An unchanged copy of all the lines below is expected, and it should contain no pictures.
------------------------------
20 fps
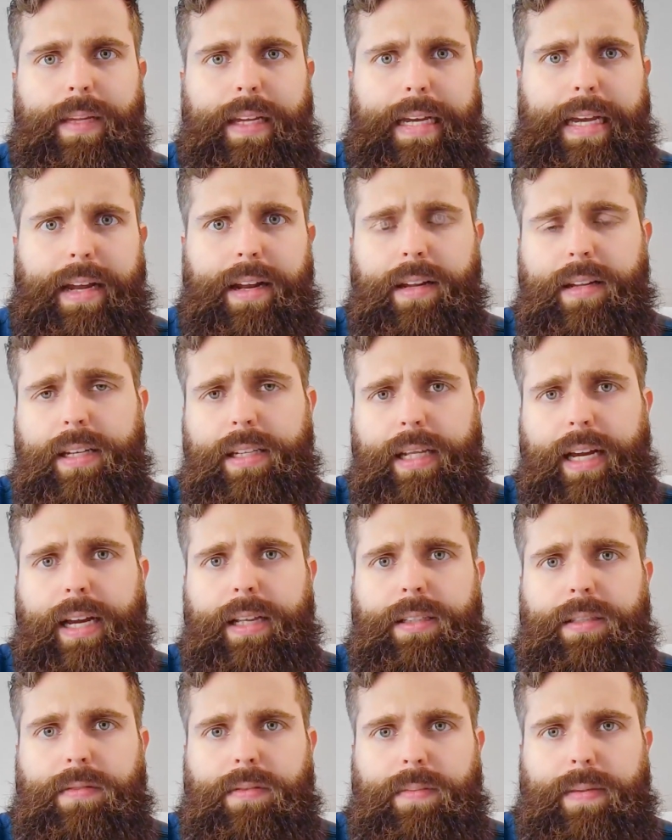And at least
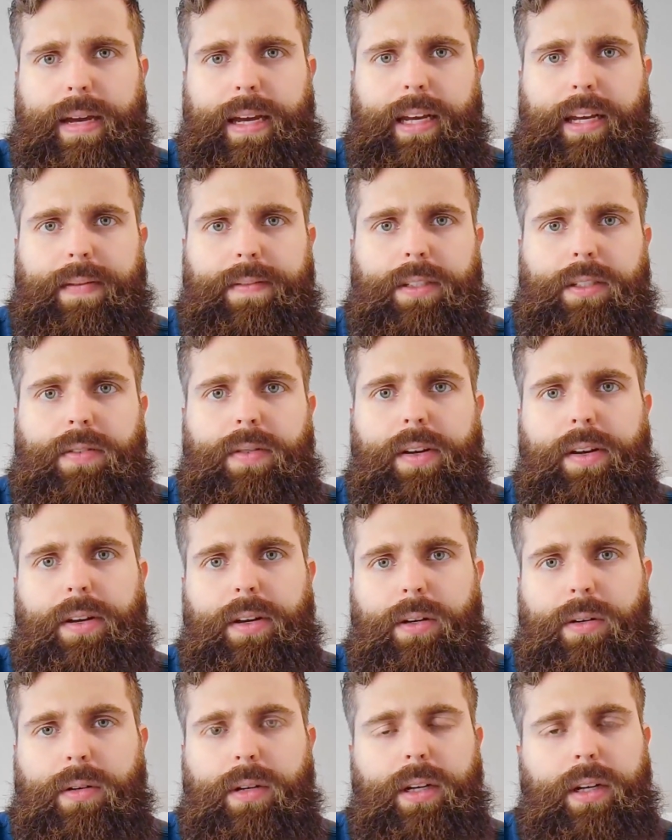as of the making of this
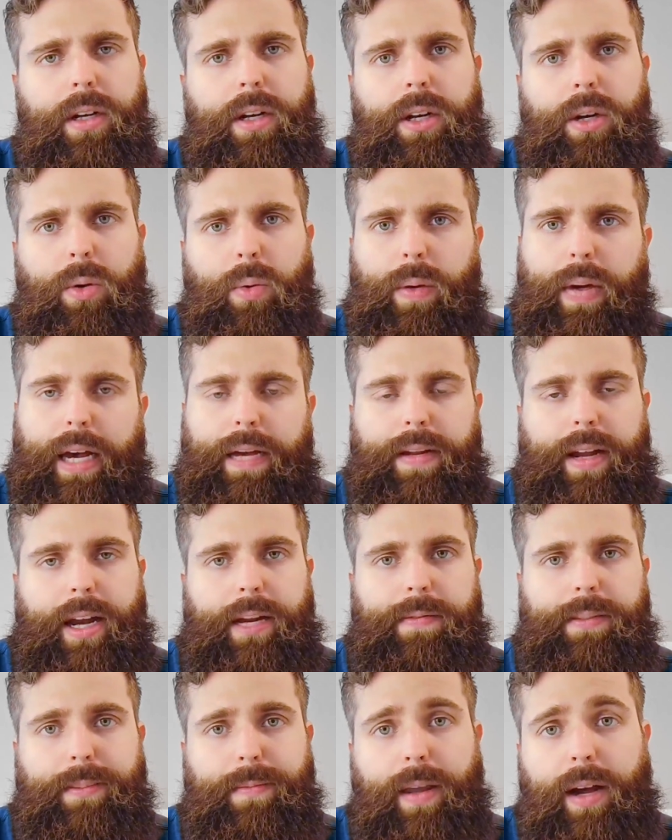video, we haven't had
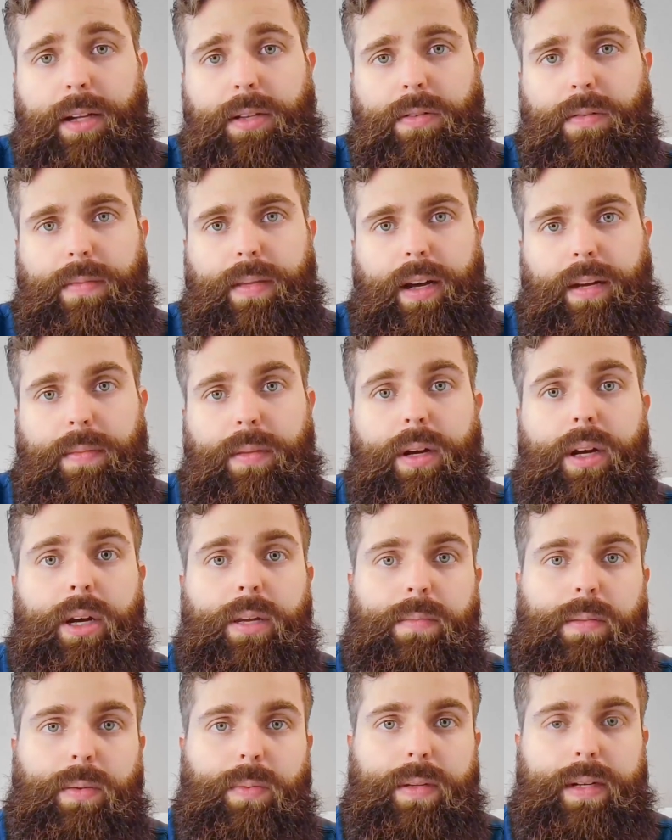a response from them,
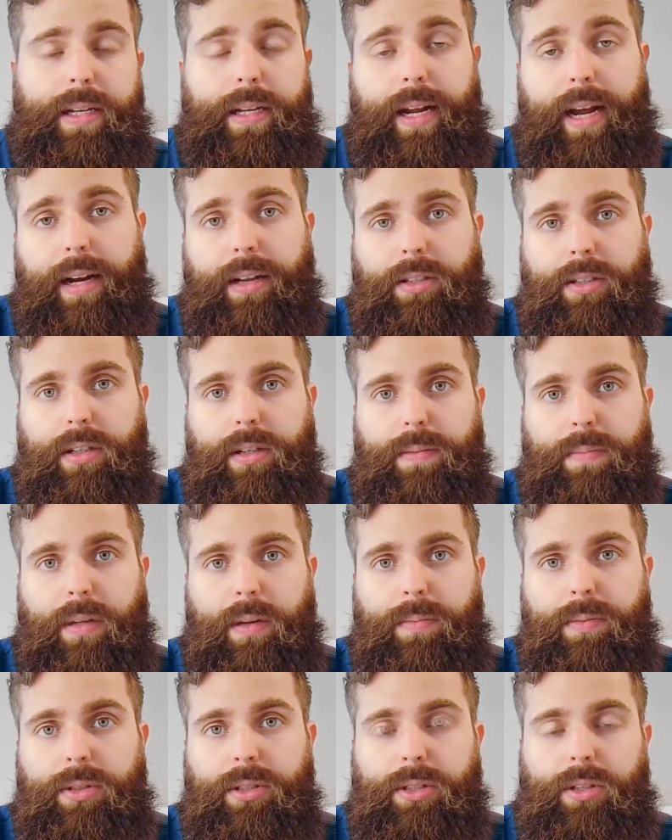but we did actually
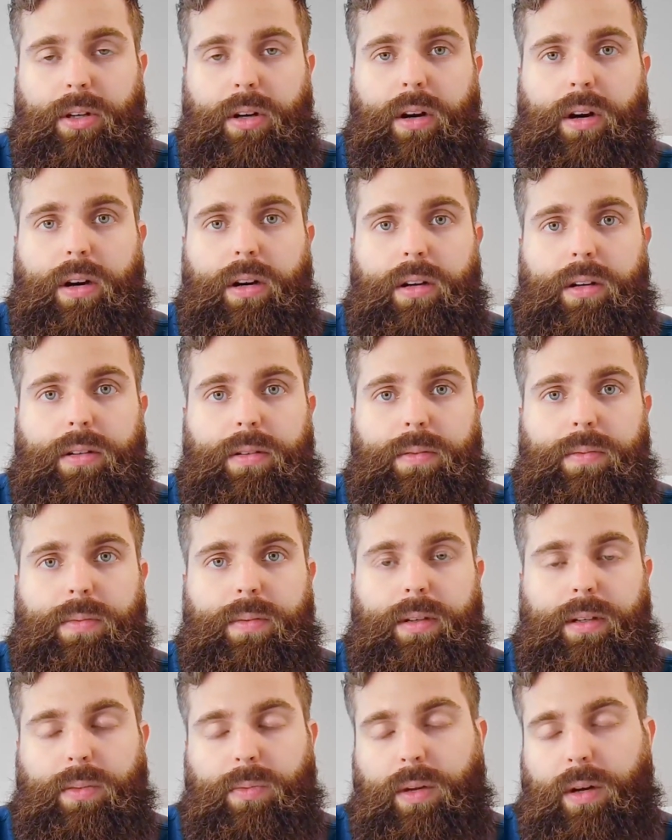publish
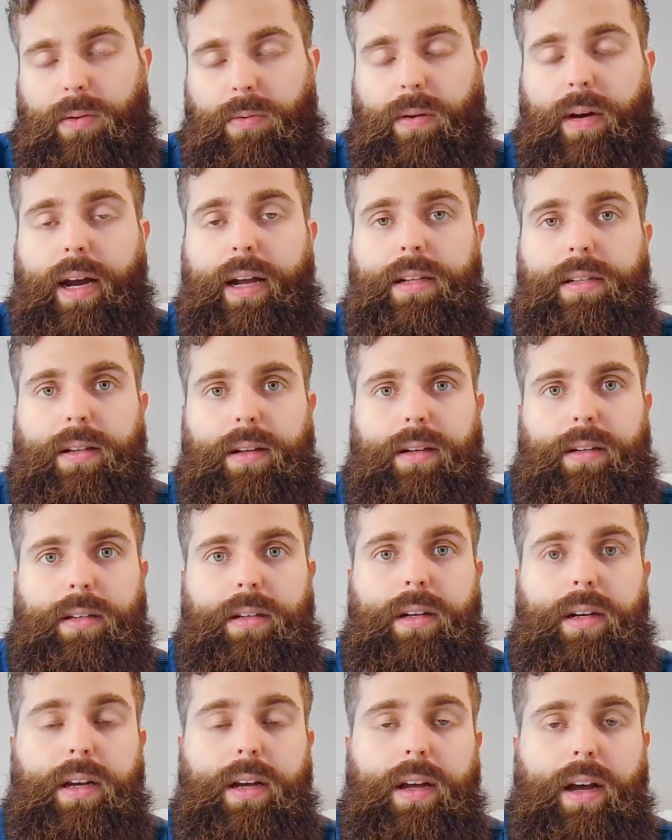Ryan's
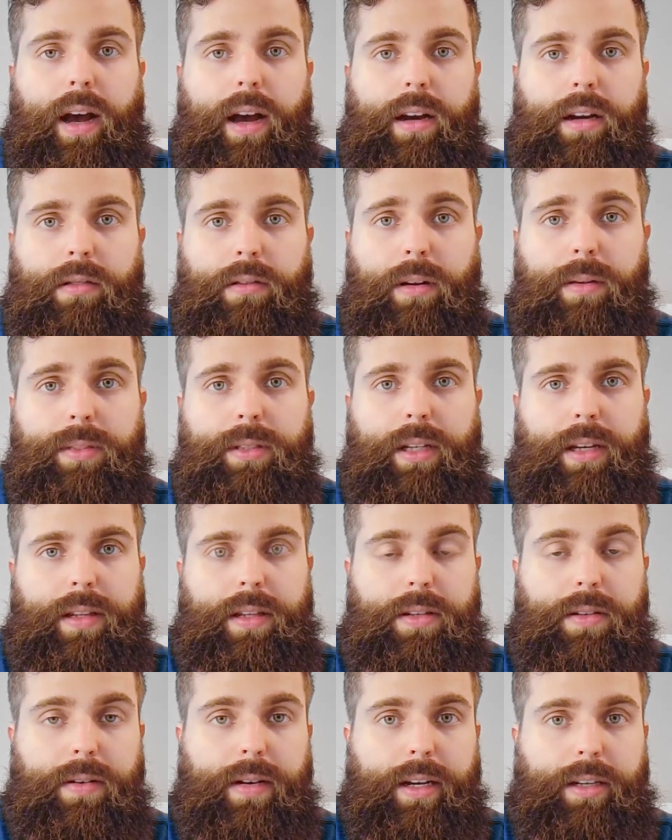letter on our website that
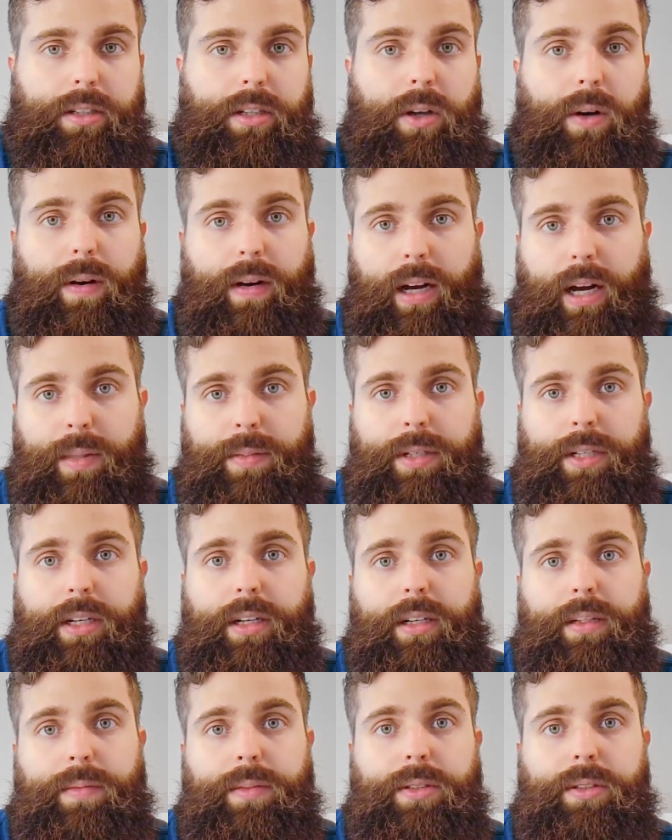you can actually go on
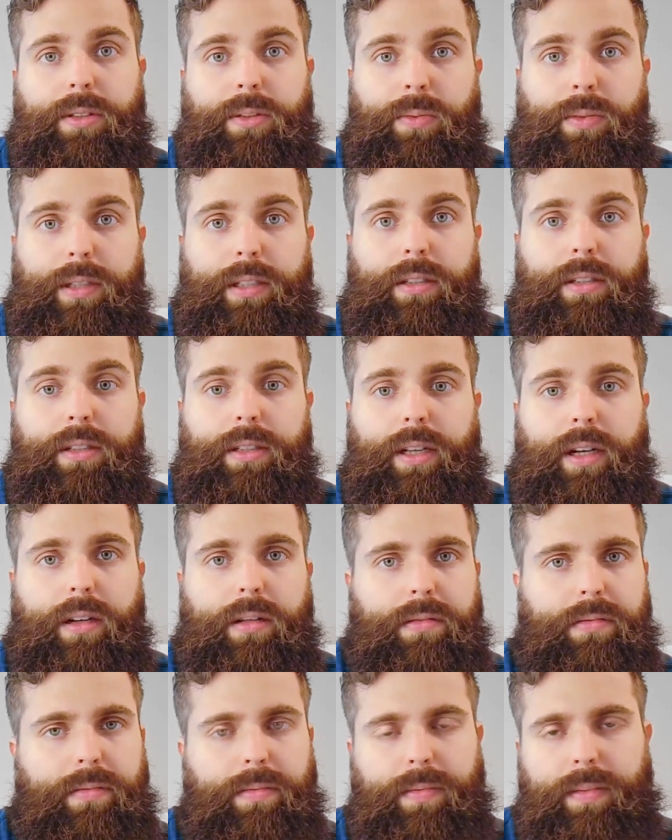commentarium and you can read
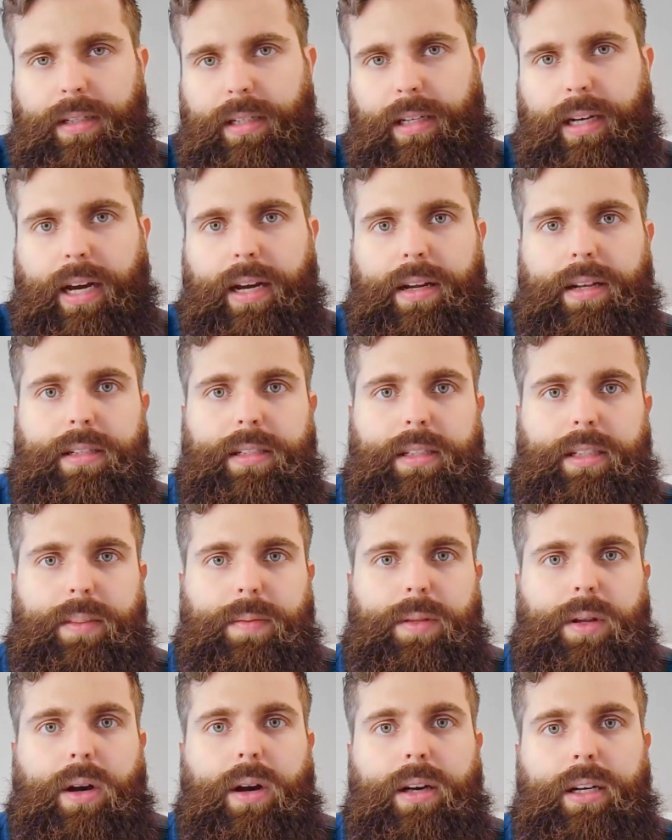yourself and kind of see some
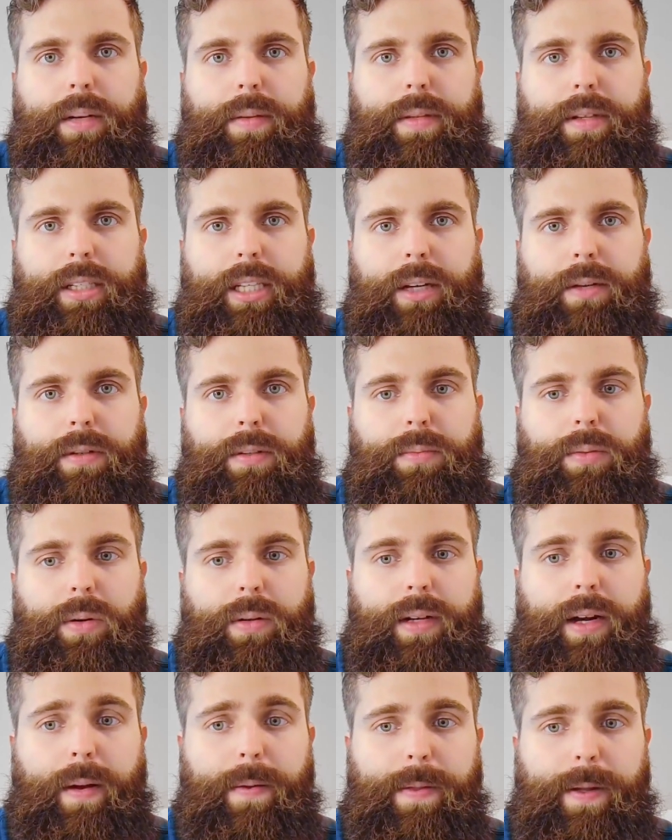of the arguments that we broke
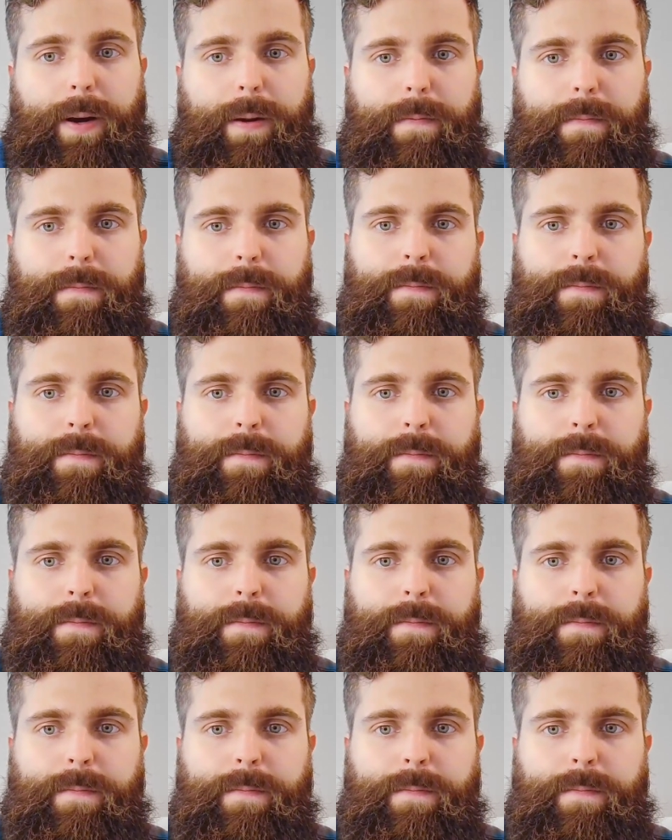down there.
------------------------------
(Output for this exercise):
20 fps
And at least
as of the making of this
video, we haven't had
a response from them,
but we did actually
publish
Ryan's
letter on our website that
you can actually go on
commentarium and you can read
yourself and kind of see some
of the arguments that we broke
down there.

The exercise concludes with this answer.